When the next stage of the onslaught was launched on the north-eastern front at Altena Farm on December 21 1972, whites must have scampered to archives to find out who this Mbuya Nehanda was.

They must have grudgingly acknowledged the influence of the spirit of the woman whose bones they thought had rotted with time. 

Out of the war of liberation emerged our own heroes like Herbert Chitepo, Nikita Mangena, Josiah Tongogara and Jason Ziyapapa Moyo, just to mention a few.

There are many more.

Indeed, they were a personification of the rising bones of Mbuya Nehanda.

And surely her role towards our liberation should be immortalised.

Yes, she might be mentioned here and there in history books, but this is not enough for such an iconic figure.

Why can’t everything come to a standstill on April 27 every year by declaring the day a public holiday!

This way, even those with scanty knowledge of this great heroine would want to know why she is honoured that much.

That is why our white oppressors had the temerity to declare two days of holidays in July to honour Cecil John Rhodes for colonising us.

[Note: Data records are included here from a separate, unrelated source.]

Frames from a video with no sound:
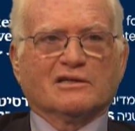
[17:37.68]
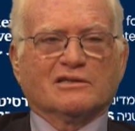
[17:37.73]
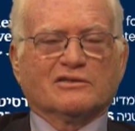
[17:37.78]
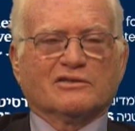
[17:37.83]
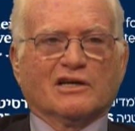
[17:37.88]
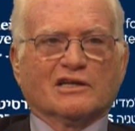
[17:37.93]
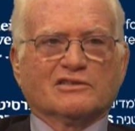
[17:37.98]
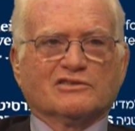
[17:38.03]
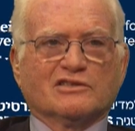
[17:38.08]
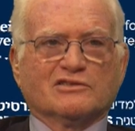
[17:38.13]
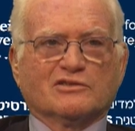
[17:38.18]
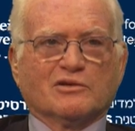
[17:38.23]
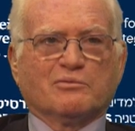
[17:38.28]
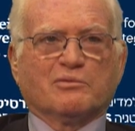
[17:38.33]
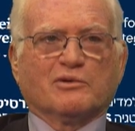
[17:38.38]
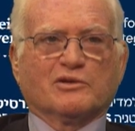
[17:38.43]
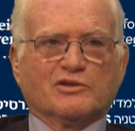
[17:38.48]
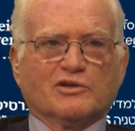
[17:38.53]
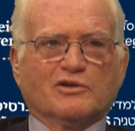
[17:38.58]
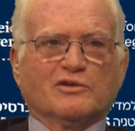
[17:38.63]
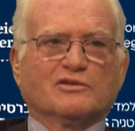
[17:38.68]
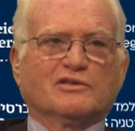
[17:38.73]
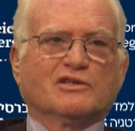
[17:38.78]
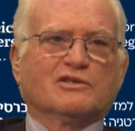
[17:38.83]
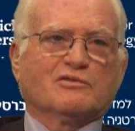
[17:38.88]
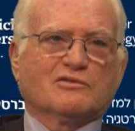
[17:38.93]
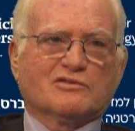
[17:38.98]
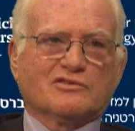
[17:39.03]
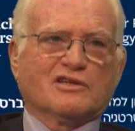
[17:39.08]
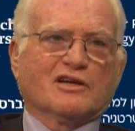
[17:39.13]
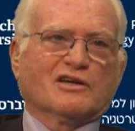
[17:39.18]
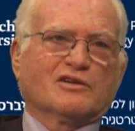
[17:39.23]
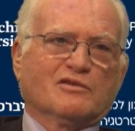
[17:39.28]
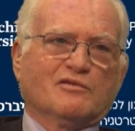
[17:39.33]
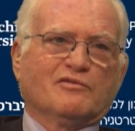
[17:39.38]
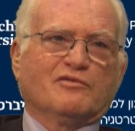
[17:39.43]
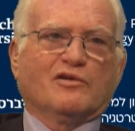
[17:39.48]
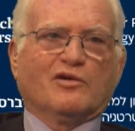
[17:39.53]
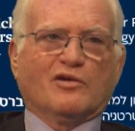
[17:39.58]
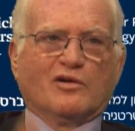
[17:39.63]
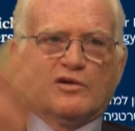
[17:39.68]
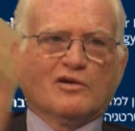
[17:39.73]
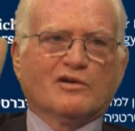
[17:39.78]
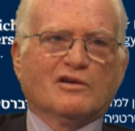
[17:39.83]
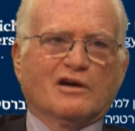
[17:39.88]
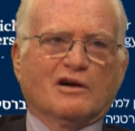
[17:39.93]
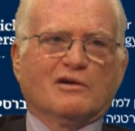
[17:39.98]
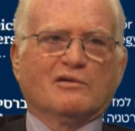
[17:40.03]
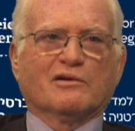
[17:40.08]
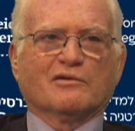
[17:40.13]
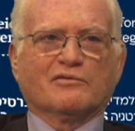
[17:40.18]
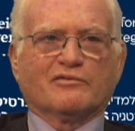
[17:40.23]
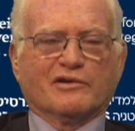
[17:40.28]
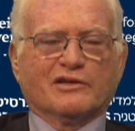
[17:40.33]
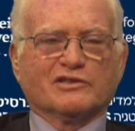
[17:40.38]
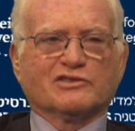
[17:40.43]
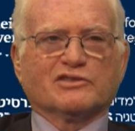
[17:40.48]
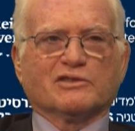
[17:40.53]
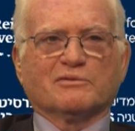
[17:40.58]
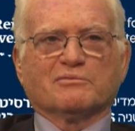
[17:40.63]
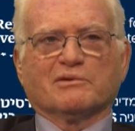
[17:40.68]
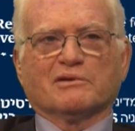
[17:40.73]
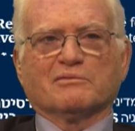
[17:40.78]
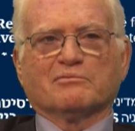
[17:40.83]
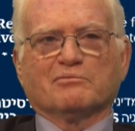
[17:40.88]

take this opportunity to thank you for all our friendship andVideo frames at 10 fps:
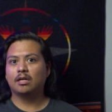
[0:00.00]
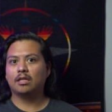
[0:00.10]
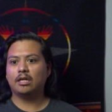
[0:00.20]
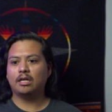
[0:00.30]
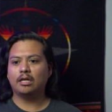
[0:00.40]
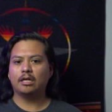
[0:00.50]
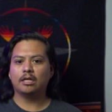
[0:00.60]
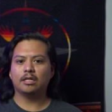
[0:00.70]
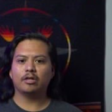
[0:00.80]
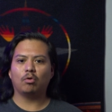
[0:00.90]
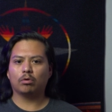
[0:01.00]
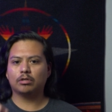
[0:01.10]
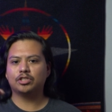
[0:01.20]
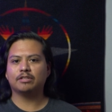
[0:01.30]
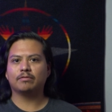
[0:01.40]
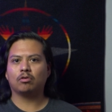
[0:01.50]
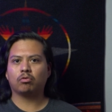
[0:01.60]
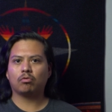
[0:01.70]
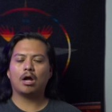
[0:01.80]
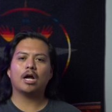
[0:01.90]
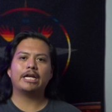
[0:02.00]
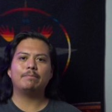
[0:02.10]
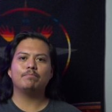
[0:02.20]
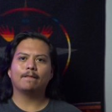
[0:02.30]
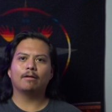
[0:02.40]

The origin of the crime,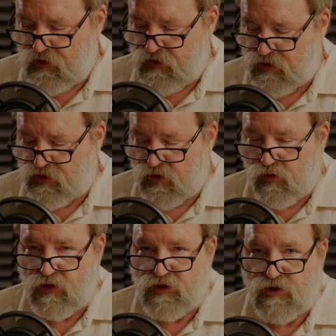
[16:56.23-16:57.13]
the
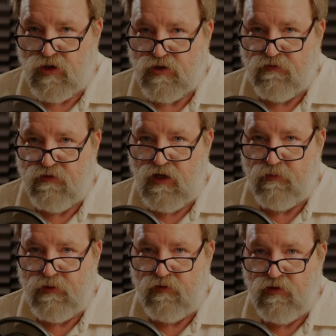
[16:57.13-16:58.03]
story starts
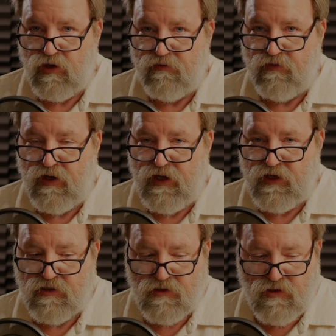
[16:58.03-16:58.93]
developing really
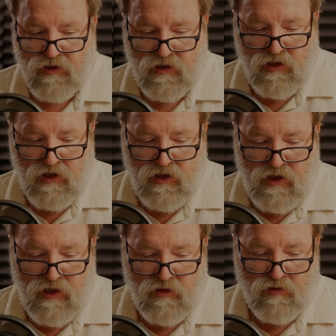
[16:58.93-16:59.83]
fast.
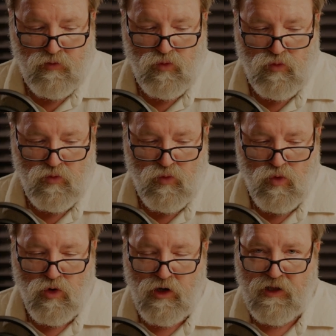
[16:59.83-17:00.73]
And the
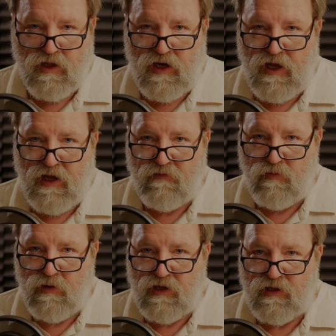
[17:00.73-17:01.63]
warning that I have
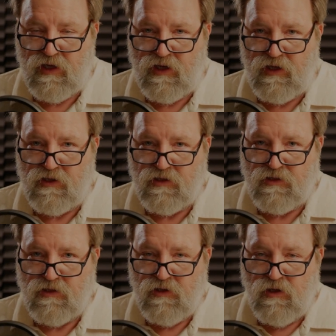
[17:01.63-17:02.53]
about that
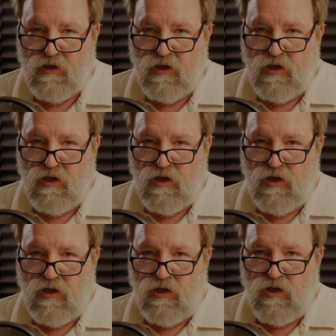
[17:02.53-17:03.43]
is
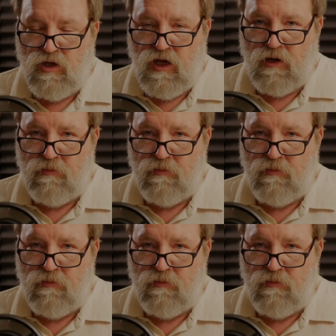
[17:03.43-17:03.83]
you got to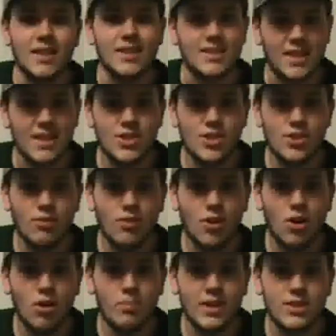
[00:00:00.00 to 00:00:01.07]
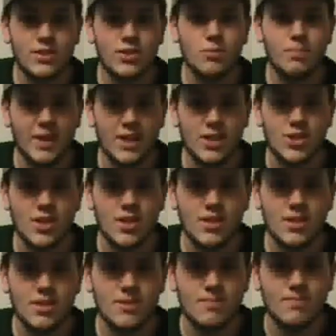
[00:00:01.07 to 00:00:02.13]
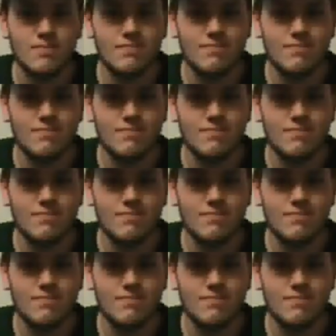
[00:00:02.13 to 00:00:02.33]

And since you've all been so patient,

The problem arising from colonial mentality is that our heroes are dictated to us by our oppressors as we are denied ownership of our own history.

Instead, names like Winston Churchill, Joseph Stalin, Adolf Hitler, Franklin Roosevelt and Benito Mussolini are well known for their imperialist war of 1940 to 1945.

The other day, a well-educated young blackman was surprised by the picture of Nikita Mangena which we carried in Issue 399 of The Patriot.

He had no idea how this gallant liberation icon looked like, let alone his role in the liberation struggle.

He is not alone.

And this is not limited to liberation icons only.

Because of this colonial moulding, you find blacks with names of their white idols — be it in sport, especially football or artistes at their finger tips.

Their black counterparts are ignored.

In the same way, we have our own national symbols that define our history and identity, just like our former colonisers.

That is why the MDC Alliance leader Nelson Chamisa was heavily criticised for denigrating the Zimbabwe Bird, which is linked to our ancestors and Mwari.

Chamisa probably wanted to curry favour with our erstwhile colonisers who regard belief in such linkages as primitive.